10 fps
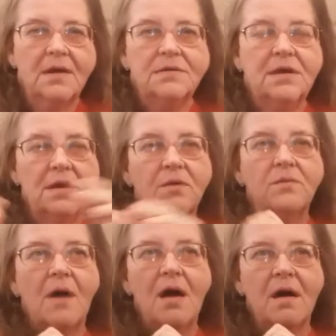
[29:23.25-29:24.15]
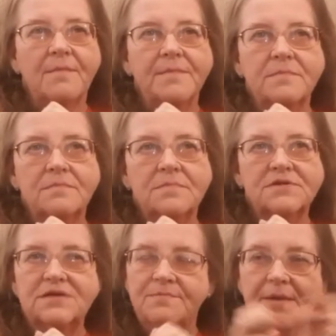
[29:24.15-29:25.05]
You know, um,
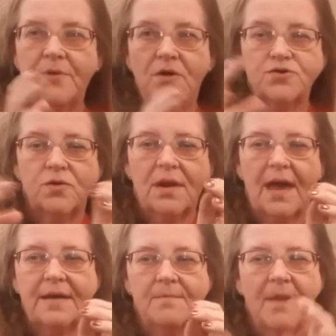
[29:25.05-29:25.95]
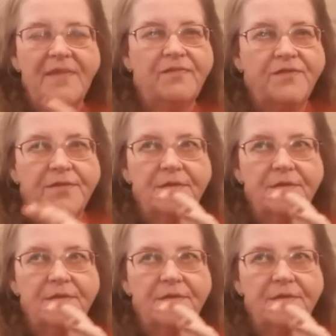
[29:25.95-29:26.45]
some people are doing like a month,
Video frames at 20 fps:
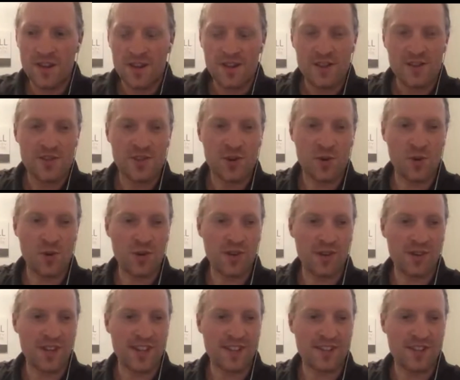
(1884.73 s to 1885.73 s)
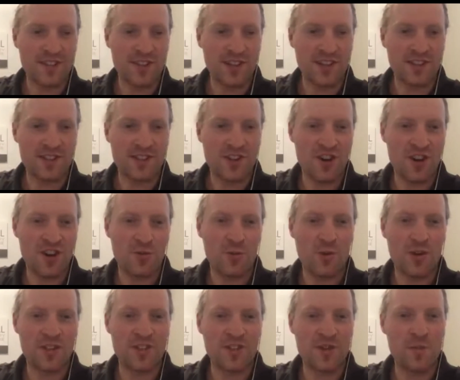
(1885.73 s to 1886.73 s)
So let's talk.
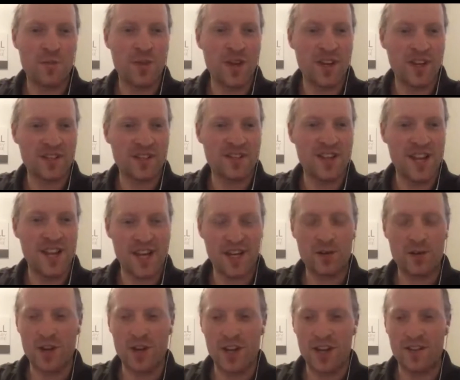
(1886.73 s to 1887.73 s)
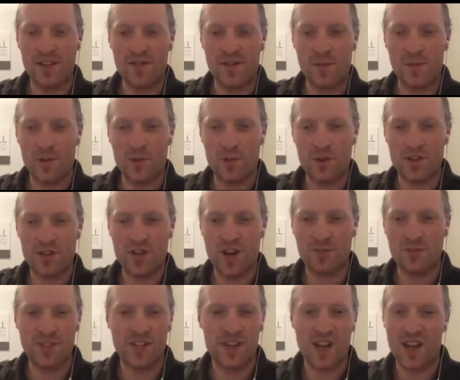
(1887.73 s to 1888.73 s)
What is your biggest takeaway from the
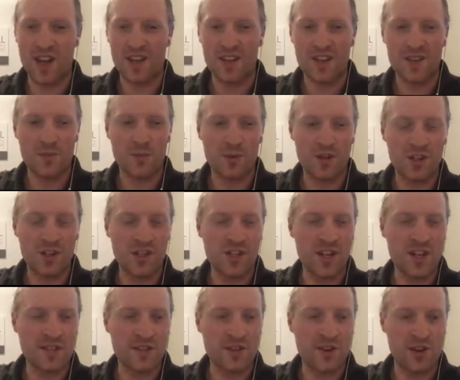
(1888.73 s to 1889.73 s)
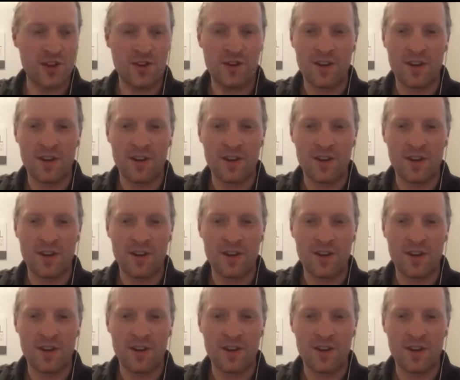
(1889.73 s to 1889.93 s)
workshop today? What did you guys learn?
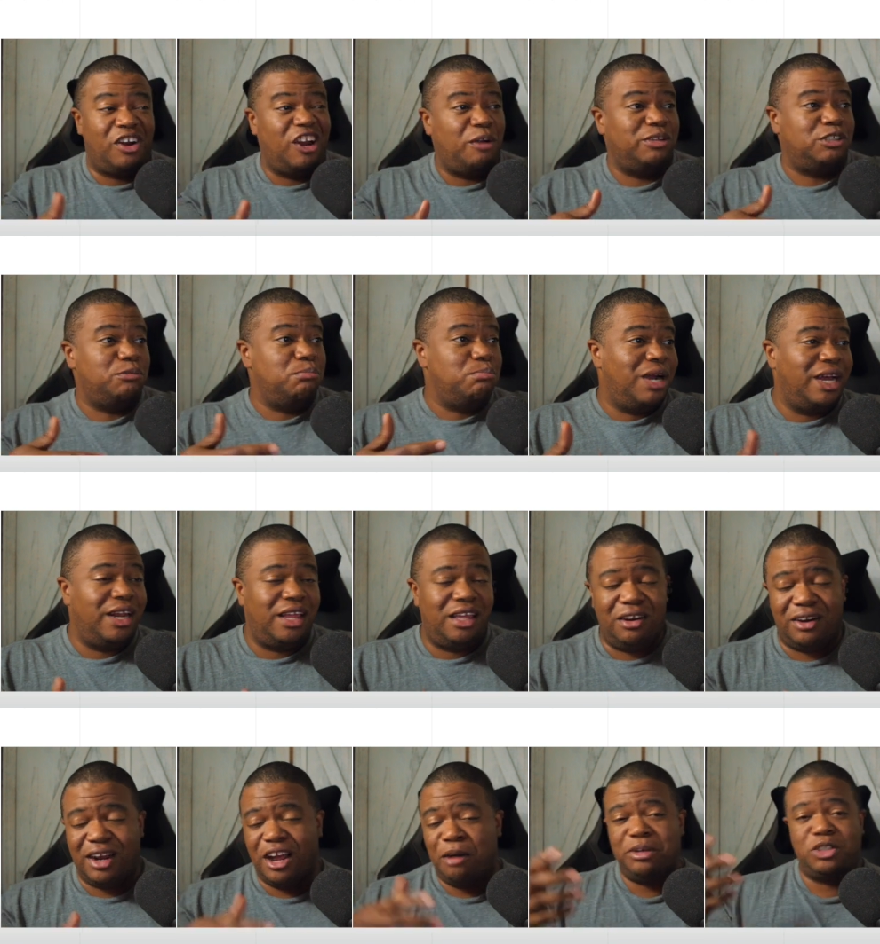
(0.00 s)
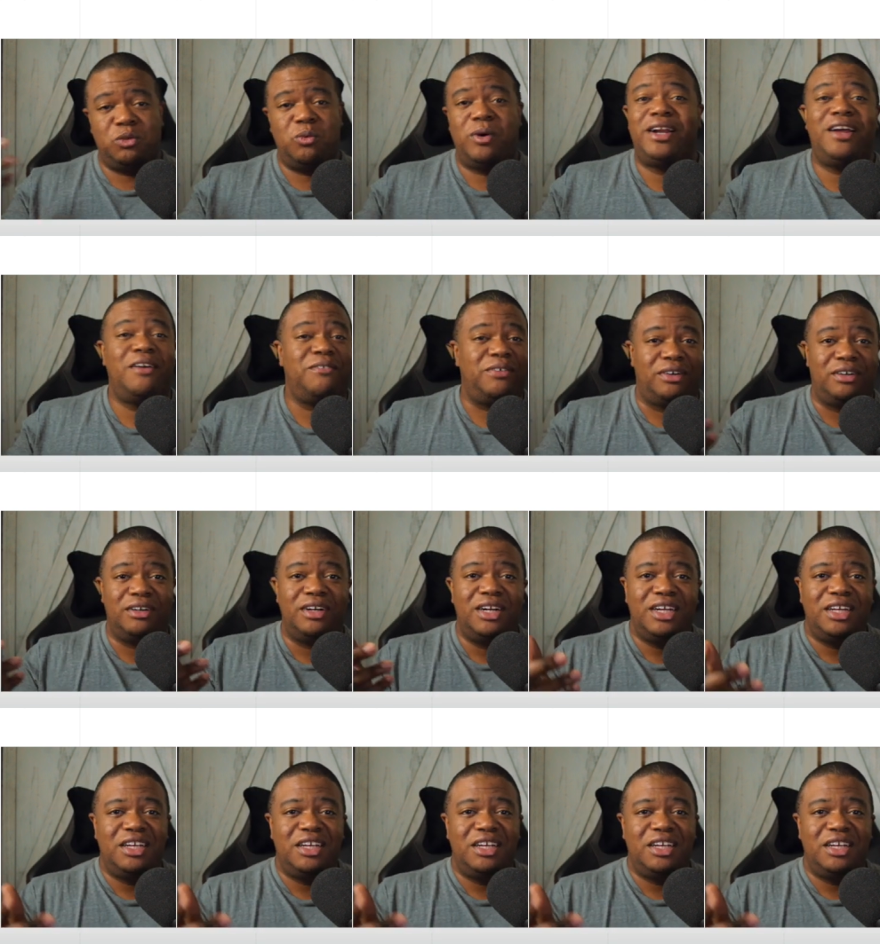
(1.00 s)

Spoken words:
or how much money, or how much whatever,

=== Action item ===
Give the lines again exactly, beginning with the first line of the records above and ending with the line that contains "(1886.73 s to 1887.73 s)", and include no pictures.

=== Result of this exercise ===
10 fps
[29:23.25-29:24.15]
[29:24.15-29:25.05]
You know, um,
[29:25.05-29:25.95]
[29:25.95-29:26.45]
some people are doing like a month,
Video frames at 20 fps:
(1884.73 s to 1885.73 s)
(1885.73 s to 1886.73 s)
So let's talk.
(1886.73 s to 1887.73 s)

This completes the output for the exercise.